'She was perfectly lovely,'—in the same hard voice. Oh, how he must have suffered, my poor Giles! 'And the memory of that false loveliness has made me loathe the idea of beauty ever since. No, I would never have let myself love you if you had been handsome, Ursula.'

'I am glad I am not,' I returned, in a choked voice, for all this was very painful to me. Something in my tone attracted his notice, for he stooped and looked in my face, and his manner instantly changed.

'Oh, you foolish child,' very caressingly, 'there are actually tears in your eyes! You are not afraid of me, Ursula? I am always excited when I speak of Ella: she very nearly destroyed my faith in women.'

'I cannot bear to think how you suffered,' I faltered, but he would not let me finish.

'Never mind; you have been my healer; you have always rested me so. Never call yourself plain again in my hearing. No other face could be half so dear to me.' And then, with his old smile, 'Do you know, dear, when I saw you in that velvet gown at your cousin's wedding you looked so handsome that I went home in a bad humour, and then Etta told me about Tudor.
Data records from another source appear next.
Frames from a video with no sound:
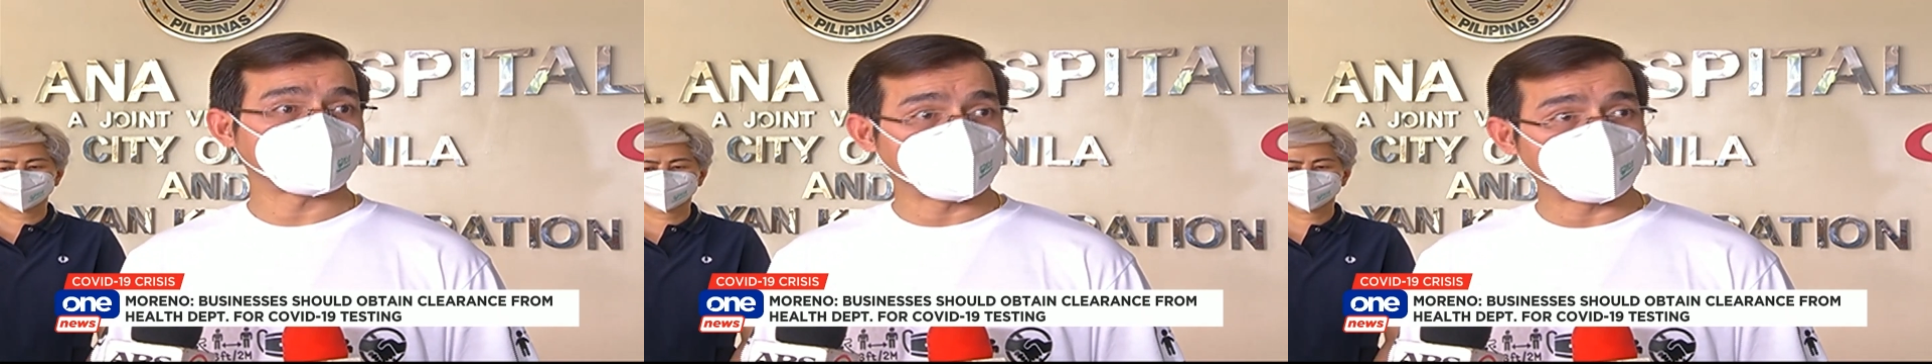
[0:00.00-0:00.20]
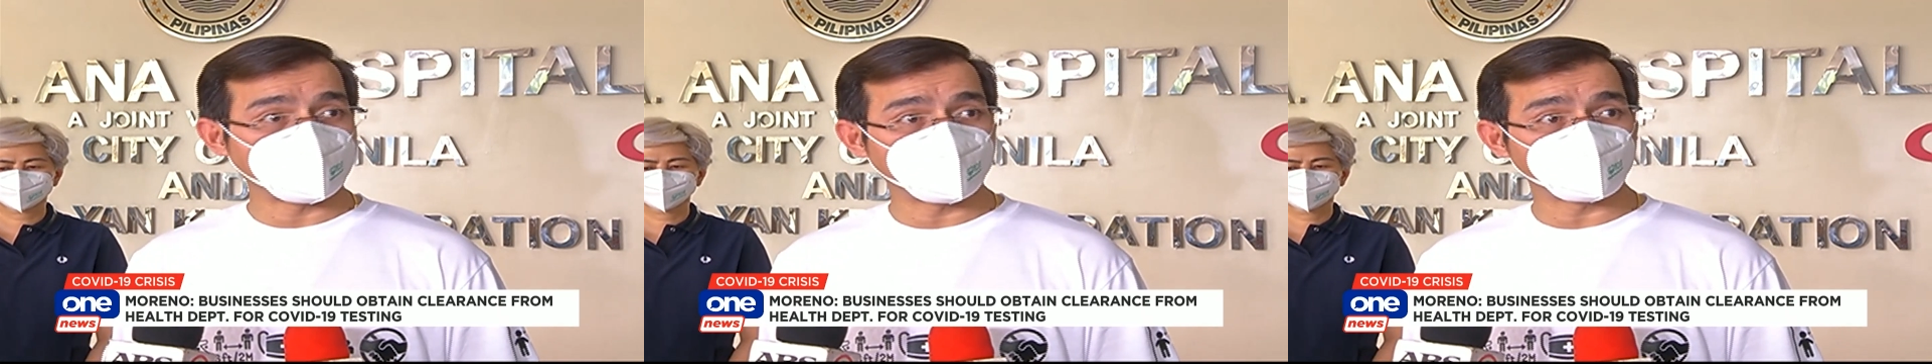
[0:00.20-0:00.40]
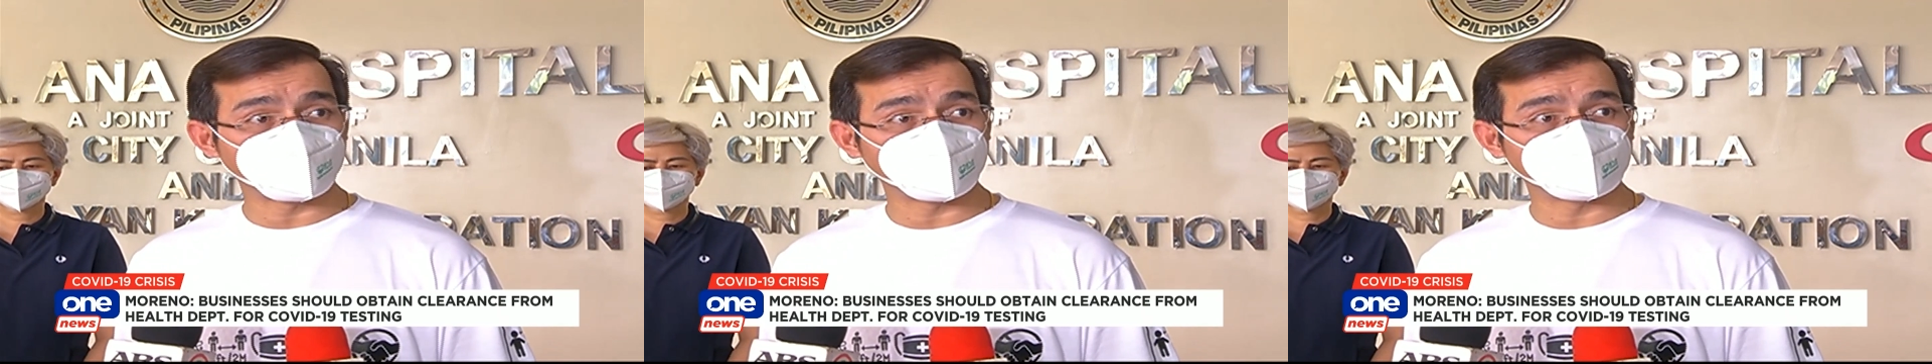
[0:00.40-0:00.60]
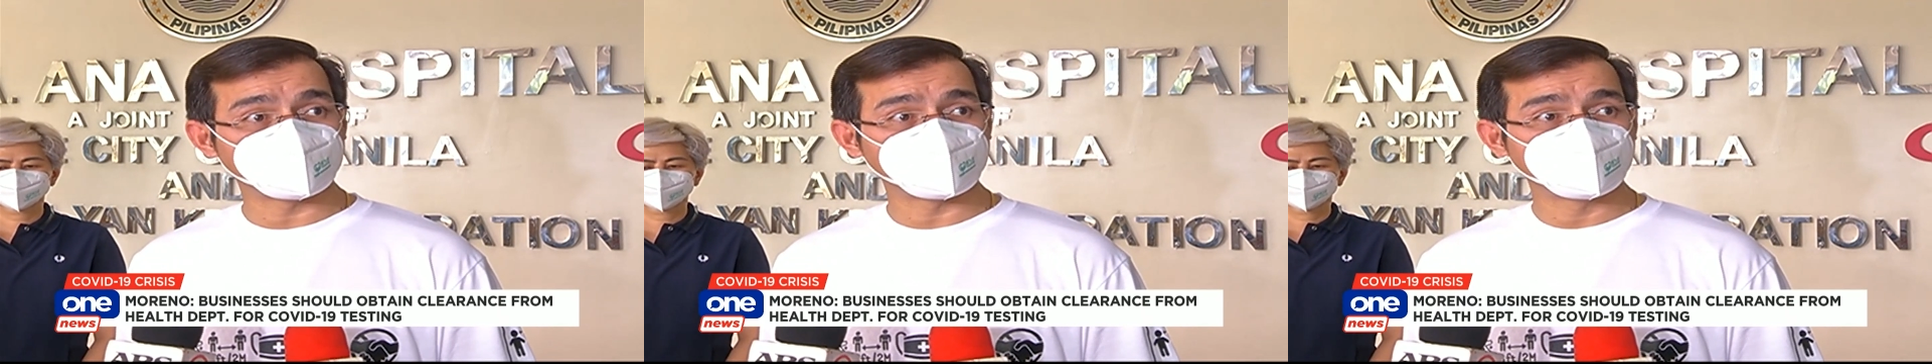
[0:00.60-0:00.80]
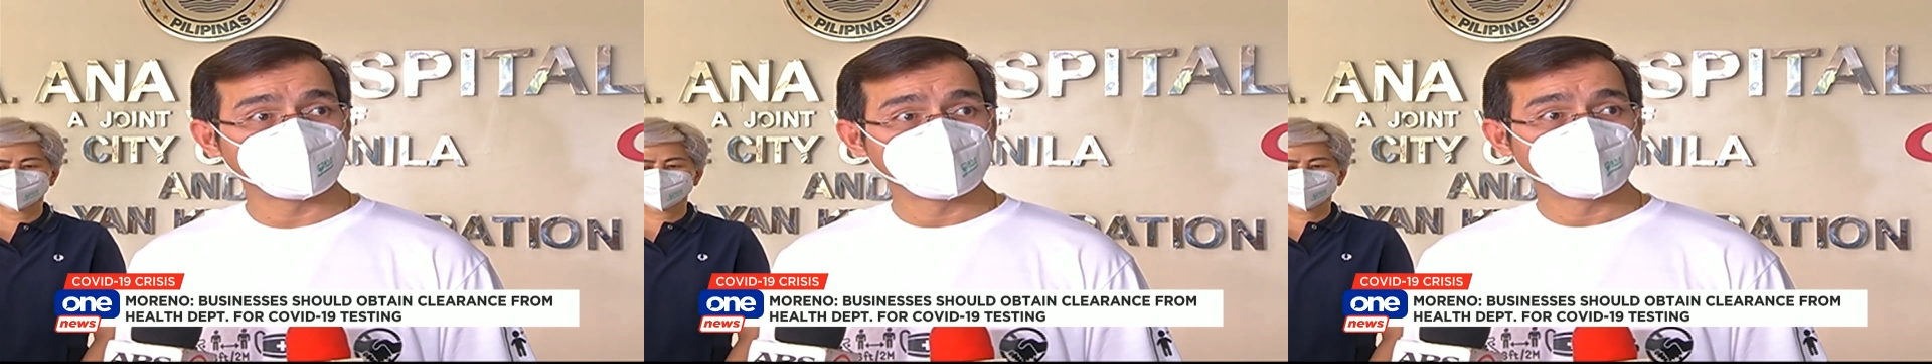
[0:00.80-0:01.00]
to
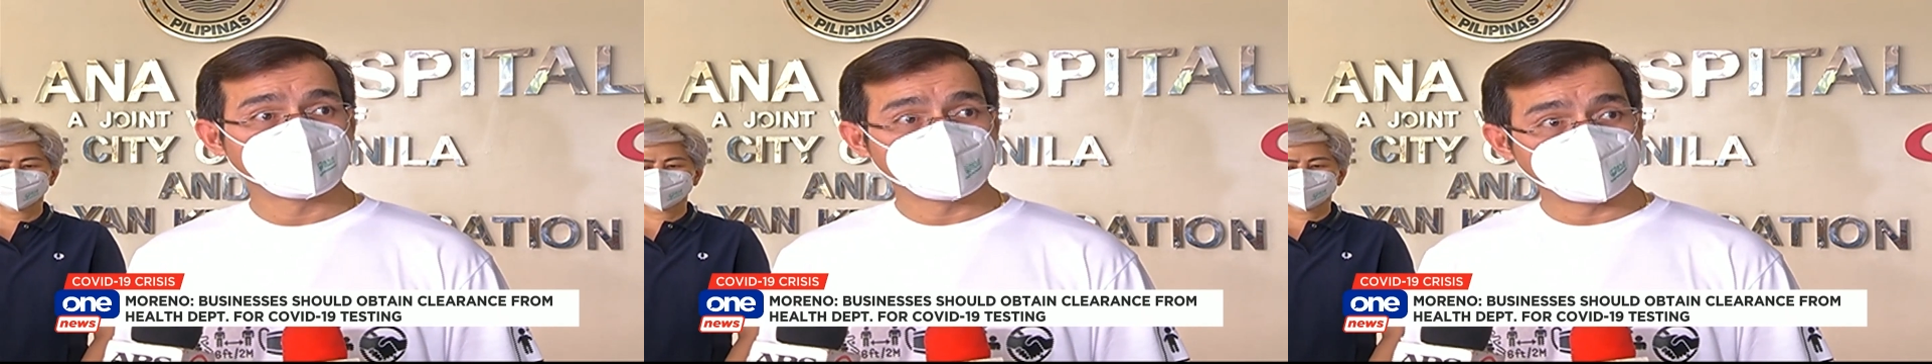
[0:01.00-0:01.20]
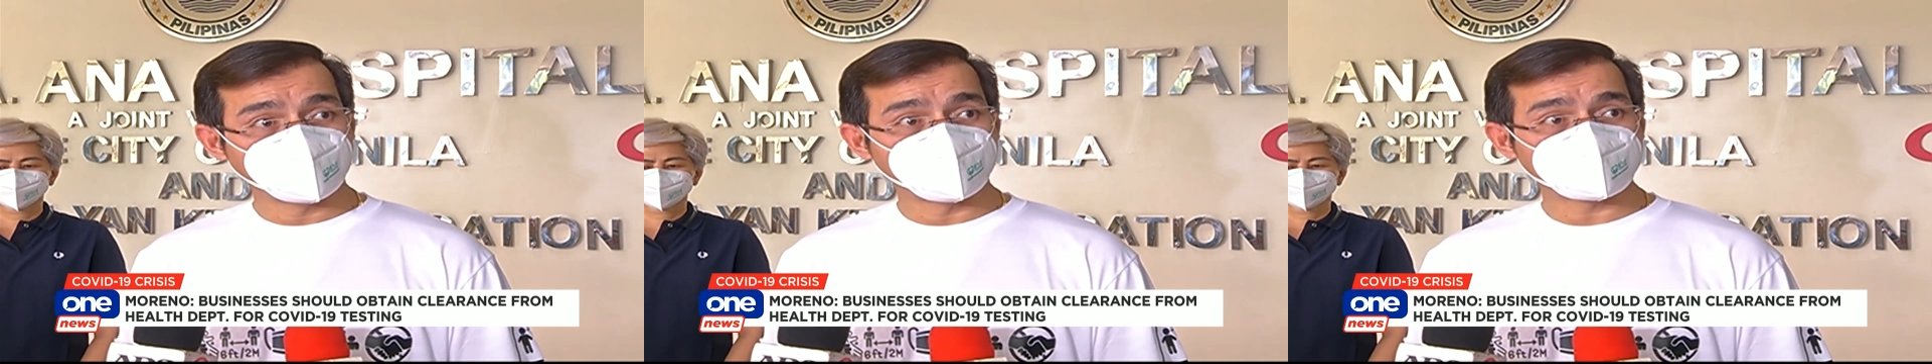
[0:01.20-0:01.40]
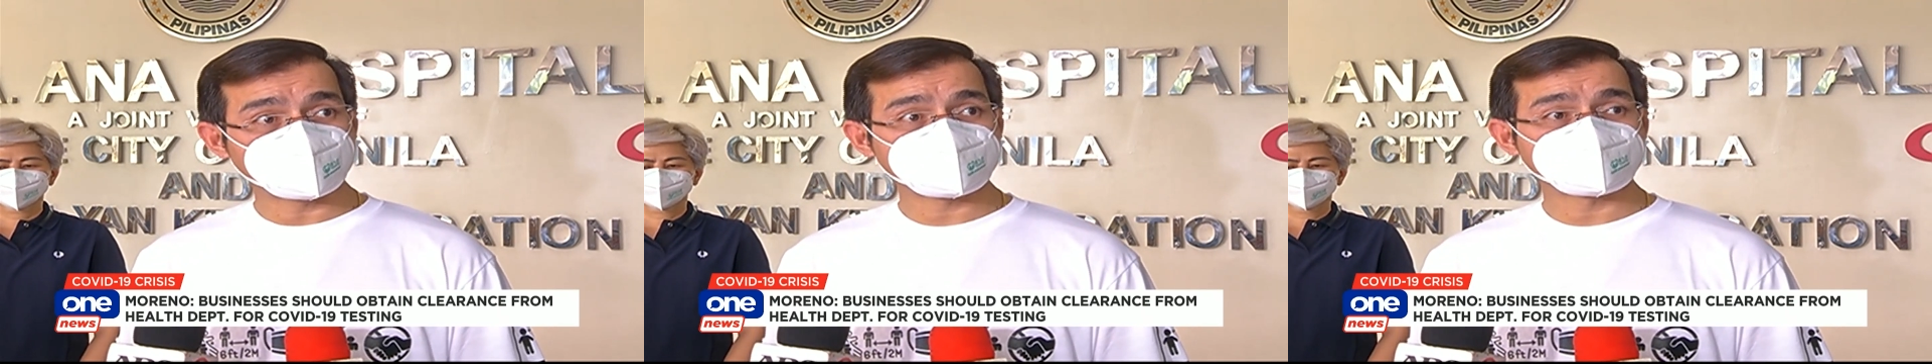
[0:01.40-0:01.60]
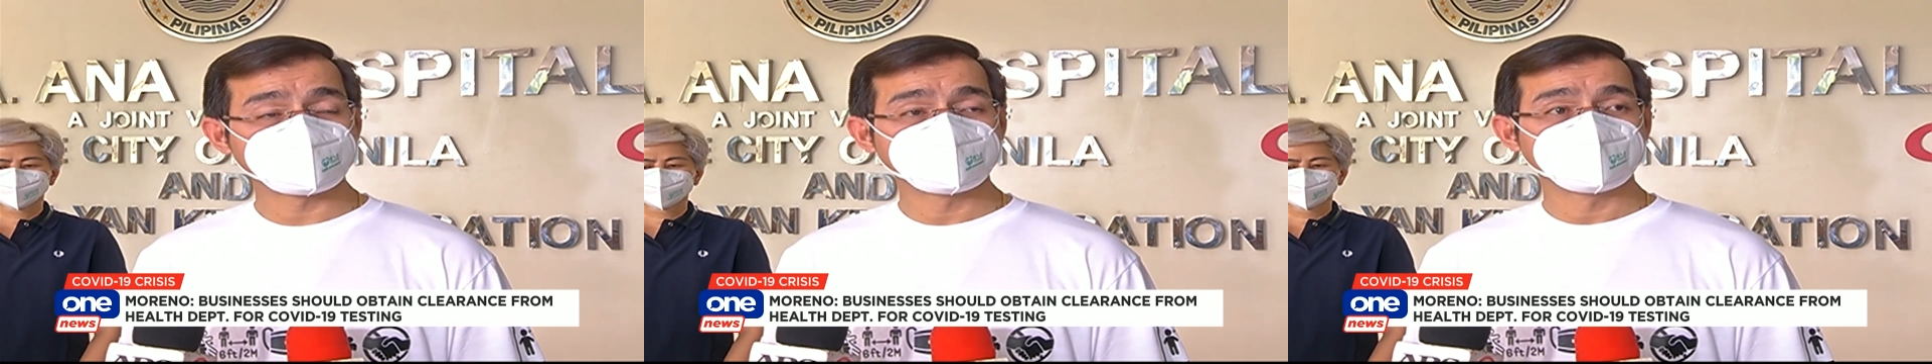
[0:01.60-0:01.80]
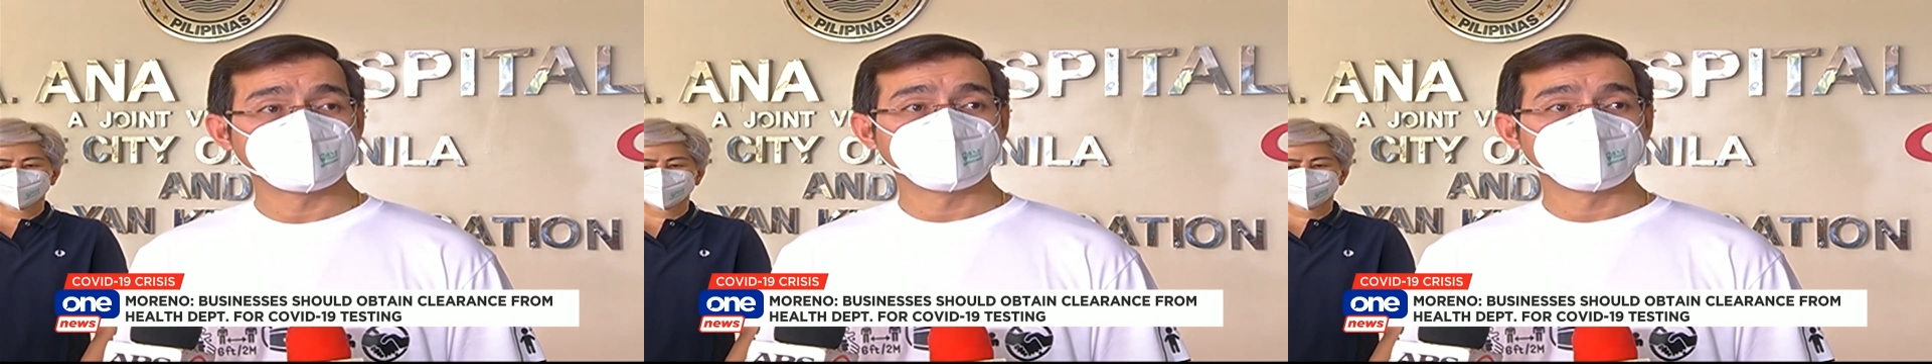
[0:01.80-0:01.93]
happen next.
Well, I have you safe now.' But I will not transcribe all Giles's speech; it was so lover-like, it made me understand, once for all, what I was to him, and how little he cared for life unless I shared it with him.

By and by he went on to speak of our mutual work, and here again he more than contented me.

'I do not mean to rob the poor people of their nurse, Ursula,' he said presently. 'When you come to Gladwyn as its mistress, I hope we shall work together as we do now.'

I told him I hoped so too; that I never wished to lay down my work.

'You are quite right, dear,' he answered cheerfully. 'We will not be selfish in our happiness. True, your work must be in limits. When I come home I shall want to see my wife's face. No,' rather jealously, 'I could not spare you of an evening, and in the morning there will be household duties. You must not undertake too much, Ursula.'

I told Giles, rather demurely, that there was plenty of time for the consideration of this point. He was inclined to bridge over the present in a man's usual fashion, but my new position was too overwhelming for me to look beyond the deep abiding consciousness that Giles loved me and looked to me for happiness.